Saved entries:
--- START ---
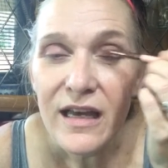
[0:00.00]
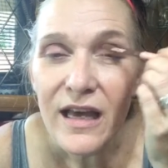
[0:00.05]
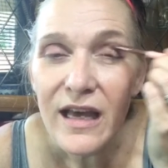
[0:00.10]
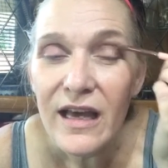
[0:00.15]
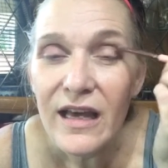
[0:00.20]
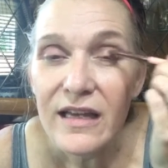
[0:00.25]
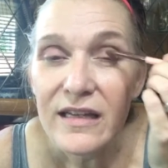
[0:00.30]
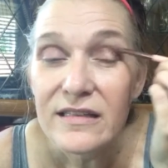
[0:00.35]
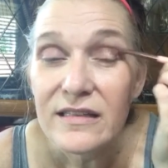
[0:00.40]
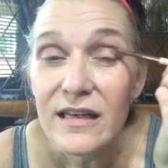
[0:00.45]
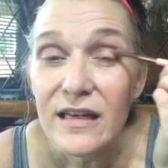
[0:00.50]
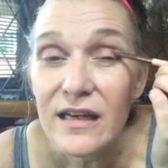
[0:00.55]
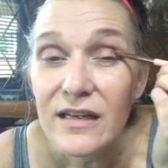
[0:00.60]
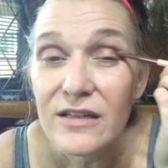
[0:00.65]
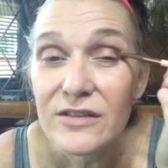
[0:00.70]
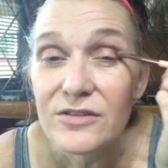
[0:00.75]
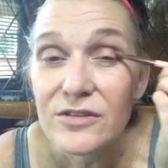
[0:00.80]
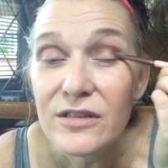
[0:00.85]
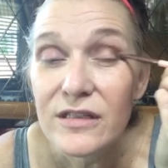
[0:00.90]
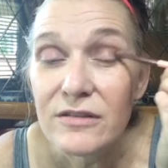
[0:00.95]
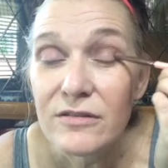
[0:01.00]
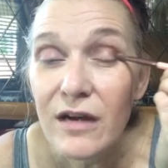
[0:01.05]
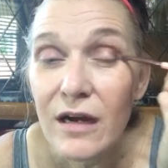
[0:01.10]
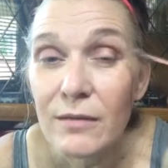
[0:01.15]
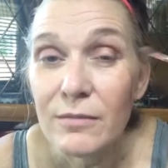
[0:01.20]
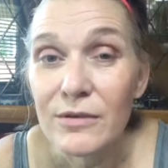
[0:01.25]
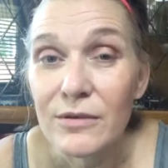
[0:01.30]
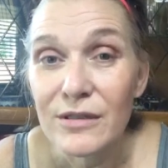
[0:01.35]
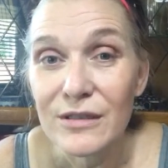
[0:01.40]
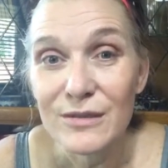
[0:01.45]
and Julia
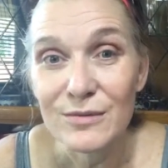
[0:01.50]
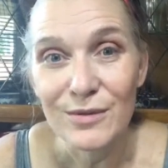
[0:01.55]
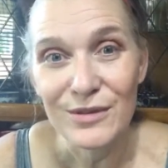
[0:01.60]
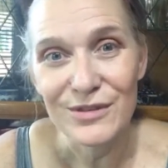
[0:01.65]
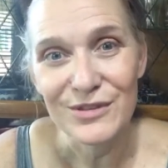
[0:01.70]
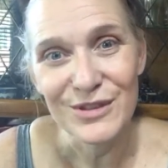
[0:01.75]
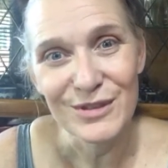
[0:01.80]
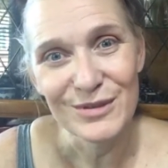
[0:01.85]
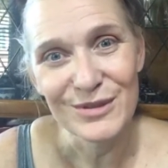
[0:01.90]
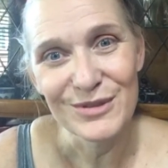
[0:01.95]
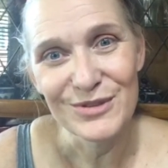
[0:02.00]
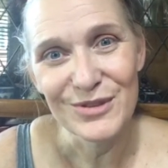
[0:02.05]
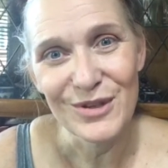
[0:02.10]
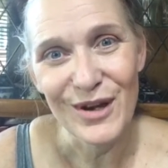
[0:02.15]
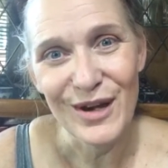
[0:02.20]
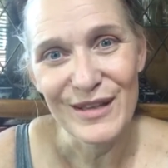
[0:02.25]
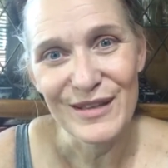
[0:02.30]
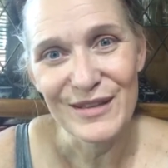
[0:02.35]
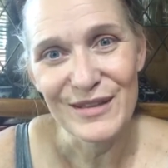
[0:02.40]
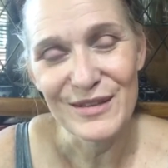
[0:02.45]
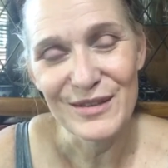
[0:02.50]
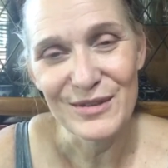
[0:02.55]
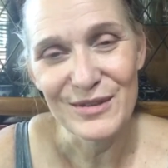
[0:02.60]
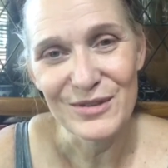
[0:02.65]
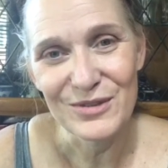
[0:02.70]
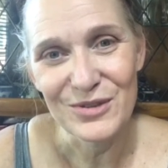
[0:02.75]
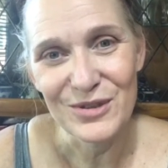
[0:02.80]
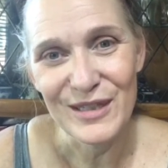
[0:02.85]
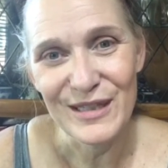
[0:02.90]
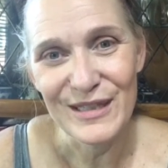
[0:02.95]
Roberts, where she was drawing little
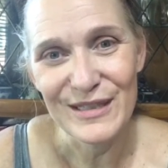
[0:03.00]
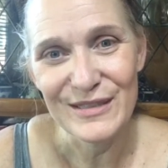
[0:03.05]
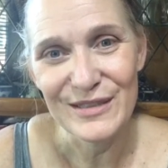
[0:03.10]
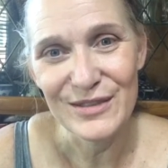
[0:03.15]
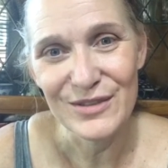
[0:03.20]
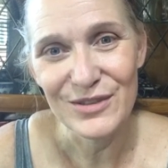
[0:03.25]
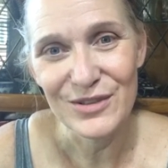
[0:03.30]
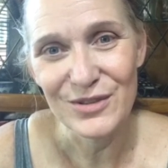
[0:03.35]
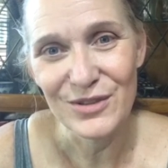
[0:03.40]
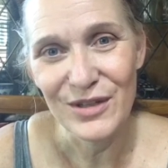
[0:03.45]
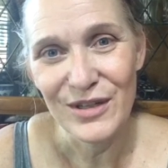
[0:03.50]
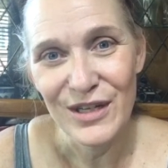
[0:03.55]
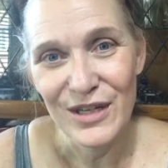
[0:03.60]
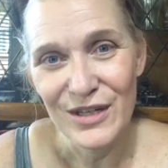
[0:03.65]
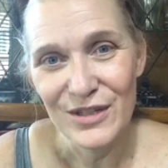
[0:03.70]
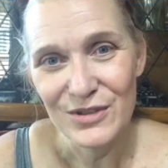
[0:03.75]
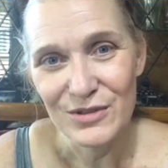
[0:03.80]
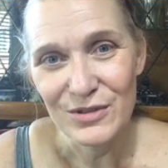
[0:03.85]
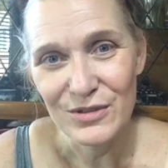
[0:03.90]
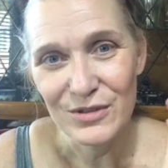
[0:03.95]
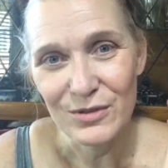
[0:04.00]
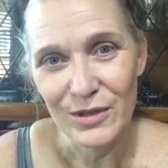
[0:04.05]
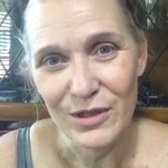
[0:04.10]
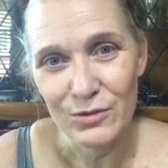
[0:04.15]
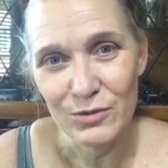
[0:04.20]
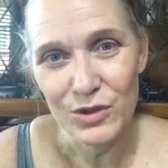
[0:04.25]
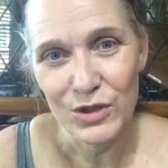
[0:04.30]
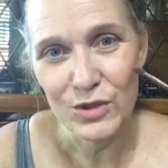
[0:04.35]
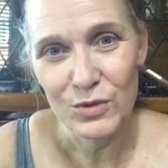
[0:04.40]
trees, and she was going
--- END ---
Give back the full data exactly as it reads, but drop the pictures.

[0:00.00]
[0:00.05]
[0:00.10]
[0:00.15]
[0:00.20]
[0:00.25]
[0:00.30]
[0:00.35]
[0:00.40]
[0:00.45]
[0:00.50]
[0:00.55]
[0:00.60]
[0:00.65]
[0:00.70]
[0:00.75]
[0:00.80]
[0:00.85]
[0:00.90]
[0:00.95]
[0:01.00]
[0:01.05]
[0:01.10]
[0:01.15]
[0:01.20]
[0:01.25]
[0:01.30]
[0:01.35]
[0:01.40]
[0:01.45]
and Julia
[0:01.50]
[0:01.55]
[0:01.60]
[0:01.65]
[0:01.70]
[0:01.75]
[0:01.80]
[0:01.85]
[0:01.90]
[0:01.95]
[0:02.00]
[0:02.05]
[0:02.10]
[0:02.15]
[0:02.20]
[0:02.25]
[0:02.30]
[0:02.35]
[0:02.40]
[0:02.45]
[0:02.50]
[0:02.55]
[0:02.60]
[0:02.65]
[0:02.70]
[0:02.75]
[0:02.80]
[0:02.85]
[0:02.90]
[0:02.95]
Roberts, where she was drawing little
[0:03.00]
[0:03.05]
[0:03.10]
[0:03.15]
[0:03.20]
[0:03.25]
[0:03.30]
[0:03.35]
[0:03.40]
[0:03.45]
[0:03.50]
[0:03.55]
[0:03.60]
[0:03.65]
[0:03.70]
[0:03.75]
[0:03.80]
[0:03.85]
[0:03.90]
[0:03.95]
[0:04.00]
[0:04.05]
[0:04.10]
[0:04.15]
[0:04.20]
[0:04.25]
[0:04.30]
[0:04.35]
[0:04.40]
trees, and she was going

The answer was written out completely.